Ceph cannot connect to any monitors if one of them has a DNS resolution problem
My ceph cluster is configured with this:
mon host = mon1,mon2,mon3
If I remove the DNS entry for mon2 and, from mon1, I get status, it raises an error:
$ ceph -s server name not found: mon2 (Name or service not known) unable to parse addrs in 'mon1,mon2,mon3' 2019-01-11 11:31:10.269 7f9ec32dc700 -1 monclient: get_monmap_and_config cannot identify monitors to contact [errno 22] error connecting to the cluster
According to the docs:
the mon host configuration option only needs to be sufficiently up to date such that a client can reach one monitor that is currently online.

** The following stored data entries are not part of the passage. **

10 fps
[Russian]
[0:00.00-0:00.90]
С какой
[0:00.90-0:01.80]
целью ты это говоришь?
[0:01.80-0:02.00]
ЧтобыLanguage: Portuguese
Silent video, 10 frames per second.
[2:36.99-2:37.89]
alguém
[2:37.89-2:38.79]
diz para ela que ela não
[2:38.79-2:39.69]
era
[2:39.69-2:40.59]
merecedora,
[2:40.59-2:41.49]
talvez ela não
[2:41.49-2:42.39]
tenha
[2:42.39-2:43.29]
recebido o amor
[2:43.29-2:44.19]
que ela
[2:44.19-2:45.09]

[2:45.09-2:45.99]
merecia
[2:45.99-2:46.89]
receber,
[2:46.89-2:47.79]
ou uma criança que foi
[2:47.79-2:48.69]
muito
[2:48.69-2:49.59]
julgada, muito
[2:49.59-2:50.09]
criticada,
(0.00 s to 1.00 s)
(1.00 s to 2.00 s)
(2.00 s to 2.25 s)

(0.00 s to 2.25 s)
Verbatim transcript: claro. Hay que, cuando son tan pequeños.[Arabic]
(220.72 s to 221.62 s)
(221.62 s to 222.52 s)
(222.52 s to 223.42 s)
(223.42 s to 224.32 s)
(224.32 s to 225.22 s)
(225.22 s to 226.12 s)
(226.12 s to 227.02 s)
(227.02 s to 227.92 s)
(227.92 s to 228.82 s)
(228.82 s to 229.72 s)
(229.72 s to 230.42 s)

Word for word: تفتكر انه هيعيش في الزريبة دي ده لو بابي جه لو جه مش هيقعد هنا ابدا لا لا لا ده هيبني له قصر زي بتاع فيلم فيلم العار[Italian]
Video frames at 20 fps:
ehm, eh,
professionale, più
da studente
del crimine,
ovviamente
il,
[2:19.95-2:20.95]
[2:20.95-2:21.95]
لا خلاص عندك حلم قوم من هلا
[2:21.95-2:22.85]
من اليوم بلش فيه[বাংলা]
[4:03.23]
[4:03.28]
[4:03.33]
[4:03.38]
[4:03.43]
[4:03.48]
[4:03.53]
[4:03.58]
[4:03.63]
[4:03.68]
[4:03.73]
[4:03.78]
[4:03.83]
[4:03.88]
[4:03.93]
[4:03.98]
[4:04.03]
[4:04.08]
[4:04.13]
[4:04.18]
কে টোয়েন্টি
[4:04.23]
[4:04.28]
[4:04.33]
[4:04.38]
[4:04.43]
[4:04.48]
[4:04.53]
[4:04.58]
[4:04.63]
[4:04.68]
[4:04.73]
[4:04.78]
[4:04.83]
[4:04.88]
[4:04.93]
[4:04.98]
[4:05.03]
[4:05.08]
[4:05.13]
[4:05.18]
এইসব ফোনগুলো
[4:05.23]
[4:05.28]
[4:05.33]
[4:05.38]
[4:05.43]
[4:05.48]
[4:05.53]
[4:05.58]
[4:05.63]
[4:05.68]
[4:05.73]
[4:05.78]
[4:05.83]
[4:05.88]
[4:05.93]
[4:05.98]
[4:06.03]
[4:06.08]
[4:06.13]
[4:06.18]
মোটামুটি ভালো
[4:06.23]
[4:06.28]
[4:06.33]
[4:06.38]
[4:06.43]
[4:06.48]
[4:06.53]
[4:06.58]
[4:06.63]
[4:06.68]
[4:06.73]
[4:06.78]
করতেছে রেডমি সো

The above configuration matches that requirement, since both mon1 and mon3 can still be resolved.
An additional detail is that if I replace that config line by the actual IP addresses and then check, it properly connects to a monitor and returns a status:
mon host = 172.21.0.3,172.21.0.5,172.21.0.7
$ ceph -s cluster: id: 7060741a-8aad-5f55-b64e-c3f527e322f8 health: HEALTH_WARN 1/3 mons down, quorum mon1,mon3 services: mon: 3 daemons, quorum mon1,mon3, out of quorum: mon2 mgr: mon3(active), standbys: mon1 osd: 4 osds: 0 up, 0 in data: pools: 0 pools, 0 pgs objects: 0 objects, 0 B usage: 0 B used, 0 B / 0 B avail pgs:
So, of course, as a workaround, I'm gonna start writing the raw IP address list there. But I still think this is a bug, because it should only fail to contact the cluster in case all DNS entries fail, not in case just one fails, the same way it fails in case all IP addresses cannot be contacted, not when just one fails. That's the whole point of resilience, isn't it?